Estavam sentados um de frente para o outro, mas, mesmo nessa posição, às vezes, as pessoas não se enxergam. Eles se entreolharam e poderia dizer que todos sabiam que algo sairia daquele olhar. O garoto deu um sorriso comprometedor que dizia “eu vou aprontar” e, a garota, com um olhar pernicioso entrevia “ele vai aprontar”. Ela mordeu o lábio inferior com seu dente canino superior, o que lhe dava um ar ainda mais maroto, enquanto esperava até ele fazer alguma coisa. O garoto se remexeu todo no banco em que estavam sentados – um banco azul, pintado da cor do céu, ou da cor que mais chegou perto de se parecer com um céu. Ele não demorou muito para mostrar suas presas. Fez um movimento ligeiro com as mãos e disse:

- Quer ver uma mágica que venho treinando para te mostrar?

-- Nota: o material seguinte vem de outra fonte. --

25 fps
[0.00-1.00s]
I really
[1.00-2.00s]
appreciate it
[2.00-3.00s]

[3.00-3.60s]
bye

A garota, acostumada com essas idéias repentinas e absurdas de seu garoto, respondeu:

- Para mim, não é? Sei!

Ele fingiu ignorar o tom irônico, reação que a deixaria ainda mais brava. E, num passe de mágica, passou a mão por aqui e por ali e de repente tirou de trás da orelha da garota... nada! Uma coisa notável, sua mão voltava repleta de nada. Ninguém sabia de onde ele tinha tirado aquilo, de trás da orelha da garota que não era! Mas, ali estava, uma mão cheinha de nada. Ele disse, para a garota boquiaberta:

- Aqui, todo o amor que eu posso oferecer para alguém. Estava guardado atrás de sua orelha todo esse tempo.

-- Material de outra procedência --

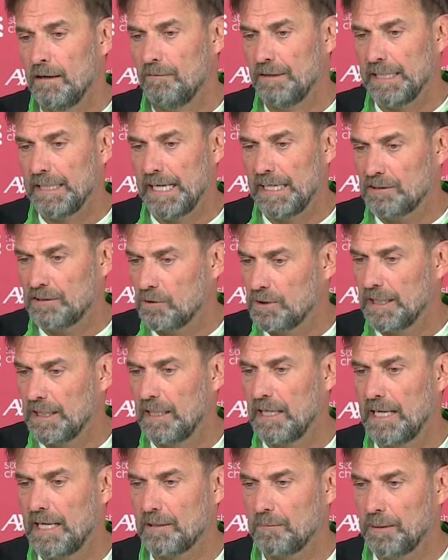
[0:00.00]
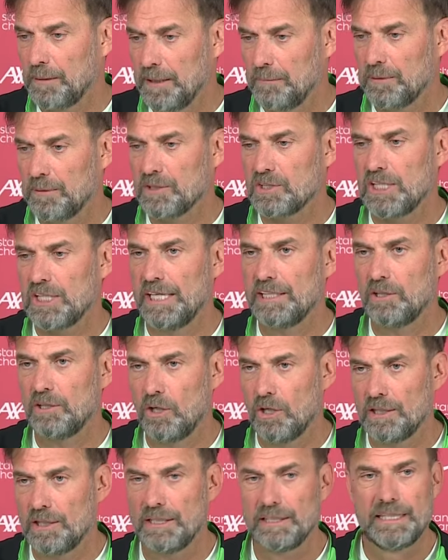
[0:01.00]
when I had to tell other people slightly
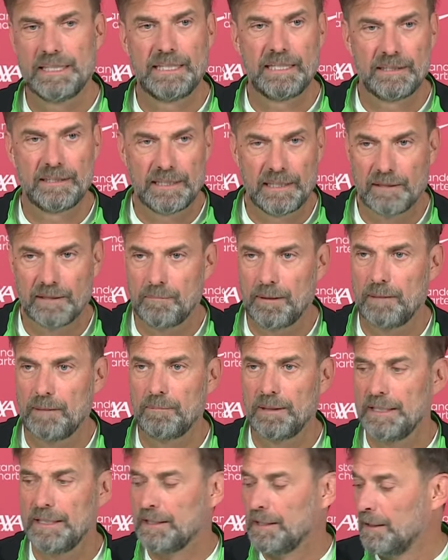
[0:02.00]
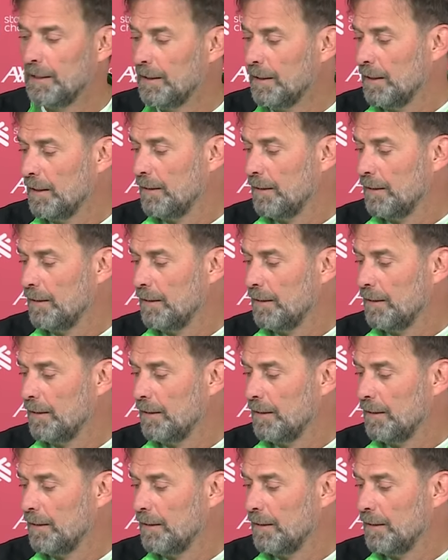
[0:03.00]
earlier than I tell the public,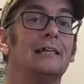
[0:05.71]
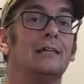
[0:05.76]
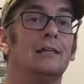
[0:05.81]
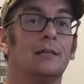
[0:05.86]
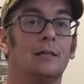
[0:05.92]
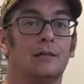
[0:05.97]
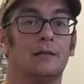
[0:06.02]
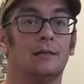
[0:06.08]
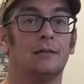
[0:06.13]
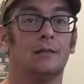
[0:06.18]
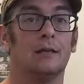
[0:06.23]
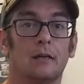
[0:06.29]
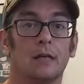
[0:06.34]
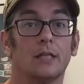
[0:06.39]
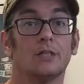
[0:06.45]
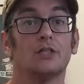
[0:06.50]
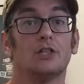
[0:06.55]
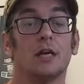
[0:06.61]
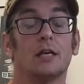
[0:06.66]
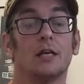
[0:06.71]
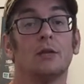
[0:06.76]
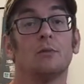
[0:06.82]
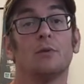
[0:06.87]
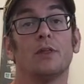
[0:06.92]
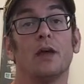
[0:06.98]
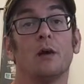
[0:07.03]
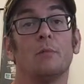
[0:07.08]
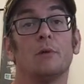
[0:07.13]
in? Let's check in
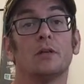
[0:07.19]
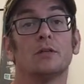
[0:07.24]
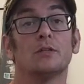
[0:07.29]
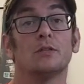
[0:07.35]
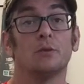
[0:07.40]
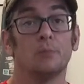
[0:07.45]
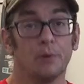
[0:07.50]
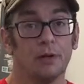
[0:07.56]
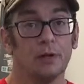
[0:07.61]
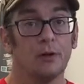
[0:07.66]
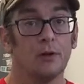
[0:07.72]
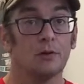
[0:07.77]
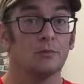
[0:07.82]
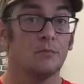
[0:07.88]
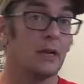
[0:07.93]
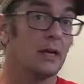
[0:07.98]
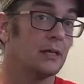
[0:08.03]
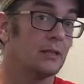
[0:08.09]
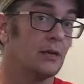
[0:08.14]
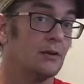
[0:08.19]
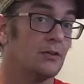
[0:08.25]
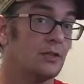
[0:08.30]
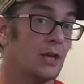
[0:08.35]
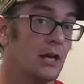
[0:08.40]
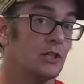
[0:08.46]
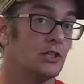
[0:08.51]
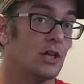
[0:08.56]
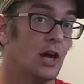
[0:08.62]
with how much superheroes make at their
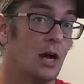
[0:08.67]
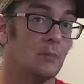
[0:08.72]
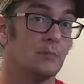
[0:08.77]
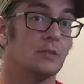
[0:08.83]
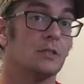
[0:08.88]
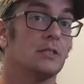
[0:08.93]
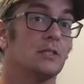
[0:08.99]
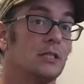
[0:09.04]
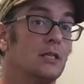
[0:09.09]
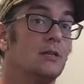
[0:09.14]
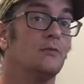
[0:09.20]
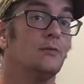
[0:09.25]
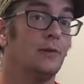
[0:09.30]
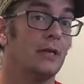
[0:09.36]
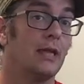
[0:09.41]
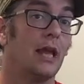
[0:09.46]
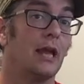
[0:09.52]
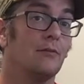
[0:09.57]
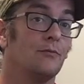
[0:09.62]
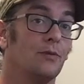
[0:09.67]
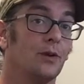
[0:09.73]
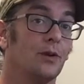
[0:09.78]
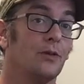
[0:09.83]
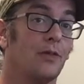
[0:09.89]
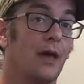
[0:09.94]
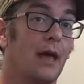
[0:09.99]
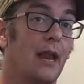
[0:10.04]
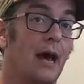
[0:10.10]
day jobs and see if we can't
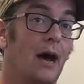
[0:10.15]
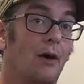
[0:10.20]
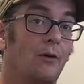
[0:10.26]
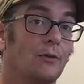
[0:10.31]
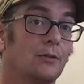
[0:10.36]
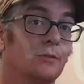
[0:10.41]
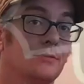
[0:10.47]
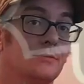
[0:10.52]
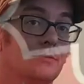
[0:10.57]
figure that out.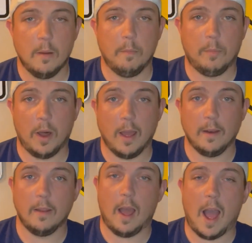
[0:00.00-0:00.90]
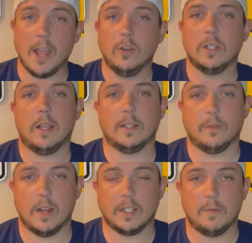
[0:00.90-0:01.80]
But I usually like to
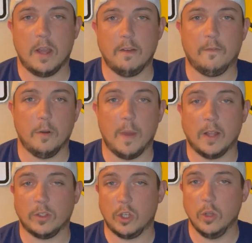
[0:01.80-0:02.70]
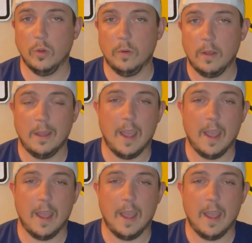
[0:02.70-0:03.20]
rest mine for about 2,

E assim, num outro passe de mágica, igualmente ligeiro, aquele nada todo virou em um tudo enorme. Era amor à primeira mágica. Diga-se, não vi ele fazer esse truque para mais ninguém, além dela. Ele não era um Don Juan das cartolas com coelhinhos.

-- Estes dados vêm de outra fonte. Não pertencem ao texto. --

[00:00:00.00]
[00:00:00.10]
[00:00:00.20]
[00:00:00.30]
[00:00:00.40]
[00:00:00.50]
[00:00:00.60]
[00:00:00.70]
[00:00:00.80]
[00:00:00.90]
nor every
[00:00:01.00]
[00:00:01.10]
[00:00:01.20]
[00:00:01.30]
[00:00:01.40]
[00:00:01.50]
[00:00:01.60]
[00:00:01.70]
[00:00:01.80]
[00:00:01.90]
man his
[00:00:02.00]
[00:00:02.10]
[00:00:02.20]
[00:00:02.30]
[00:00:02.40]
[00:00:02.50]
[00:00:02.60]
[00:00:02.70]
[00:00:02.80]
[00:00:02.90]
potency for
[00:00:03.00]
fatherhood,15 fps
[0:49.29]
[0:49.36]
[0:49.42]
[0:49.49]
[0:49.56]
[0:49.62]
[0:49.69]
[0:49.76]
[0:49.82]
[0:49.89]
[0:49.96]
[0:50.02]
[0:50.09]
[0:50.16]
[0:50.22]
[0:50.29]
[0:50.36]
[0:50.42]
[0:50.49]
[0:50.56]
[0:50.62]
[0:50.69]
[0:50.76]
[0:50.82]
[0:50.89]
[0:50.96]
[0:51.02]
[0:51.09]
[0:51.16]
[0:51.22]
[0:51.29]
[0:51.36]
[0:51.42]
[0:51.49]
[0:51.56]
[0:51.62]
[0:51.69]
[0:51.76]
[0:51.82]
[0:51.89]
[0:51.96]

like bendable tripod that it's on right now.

Então, ambos se levantaram do banco azul da cor do céu. Se olharam outra vez, procurando um pedacinho de mentira naquele momento eterno e, como não encontraram nada de errado ali, ficaram assustados. Se beijaram de todas as formas possíveis num único beijo ligado a outro e a outro e foram embora. Ele tinha um espetáculo de mágicas no circo para dali a meia hora, ela tinha uma vida de verdade para a qual voltar. Nunca mais se viram e o garoto se tornou um atirador de facas amargurado e distraído – combinação bastante perigosa essa.

Um barquinho de papel numa poça...

Um barquinho de papel numa poça...

Todos a bordo, vamos zarpar! Soltem as amarras, soltem tudo que lhes prenda ao chão, vamos navegar. Balancem seus lenços multicoloridos na balaustrada, e gritem seus adeus emocionados: au revoir. Esse é o maior barco que jamais existiu. Esse barco jamais existiu. E eu sou seu capitão-imaginário.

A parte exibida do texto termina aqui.